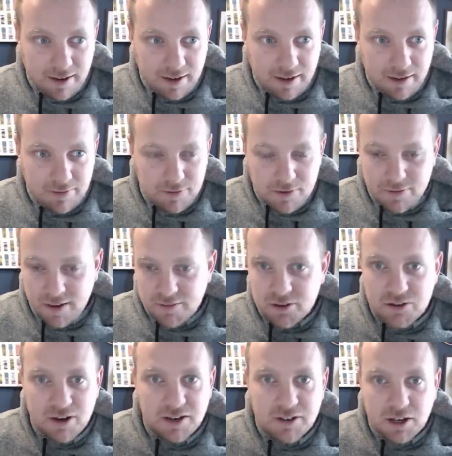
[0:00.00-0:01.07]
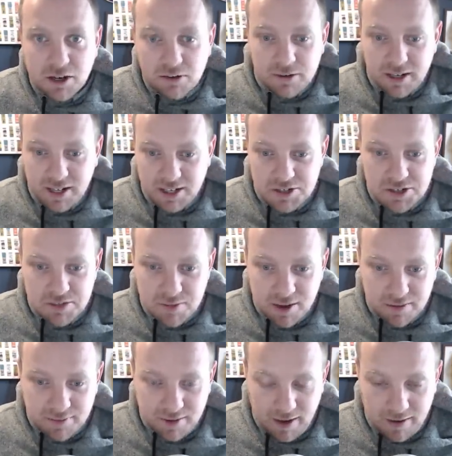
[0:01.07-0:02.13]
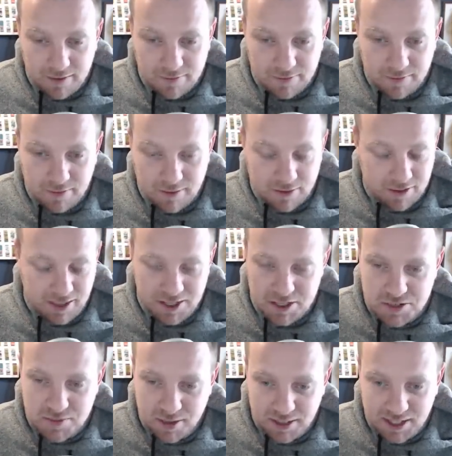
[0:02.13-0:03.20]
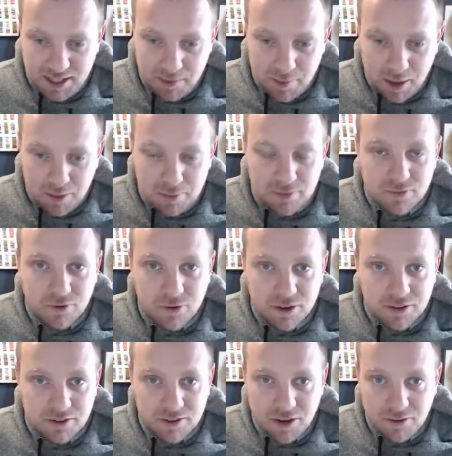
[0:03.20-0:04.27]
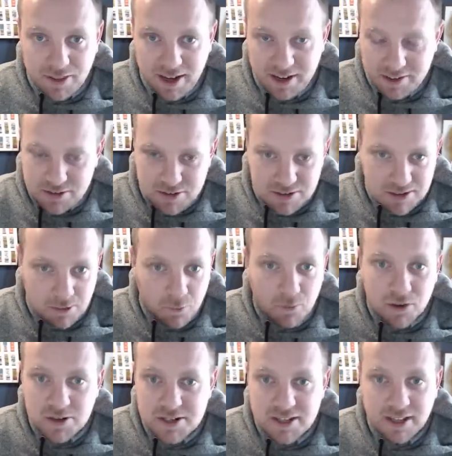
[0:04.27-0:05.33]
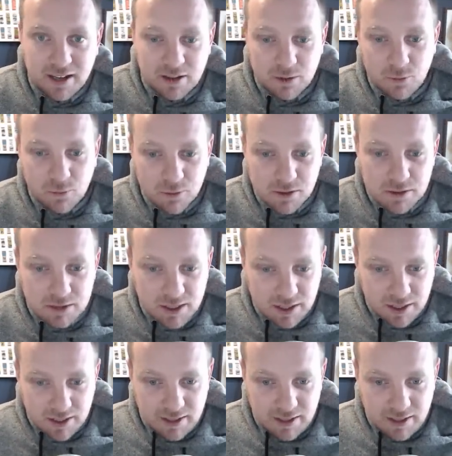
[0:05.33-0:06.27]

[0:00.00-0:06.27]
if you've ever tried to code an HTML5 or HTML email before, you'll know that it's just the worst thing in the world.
• • • • •
Each record above should be restated word for word. The pictures should not appear.

[0:00.00-0:01.07]
[0:01.07-0:02.13]
[0:02.13-0:03.20]
[0:03.20-0:04.27]
[0:04.27-0:05.33]
[0:05.33-0:06.27]

[0:00.00-0:06.27]
if you've ever tried to code an HTML5 or HTML email before, you'll know that it's just the worst thing in the world.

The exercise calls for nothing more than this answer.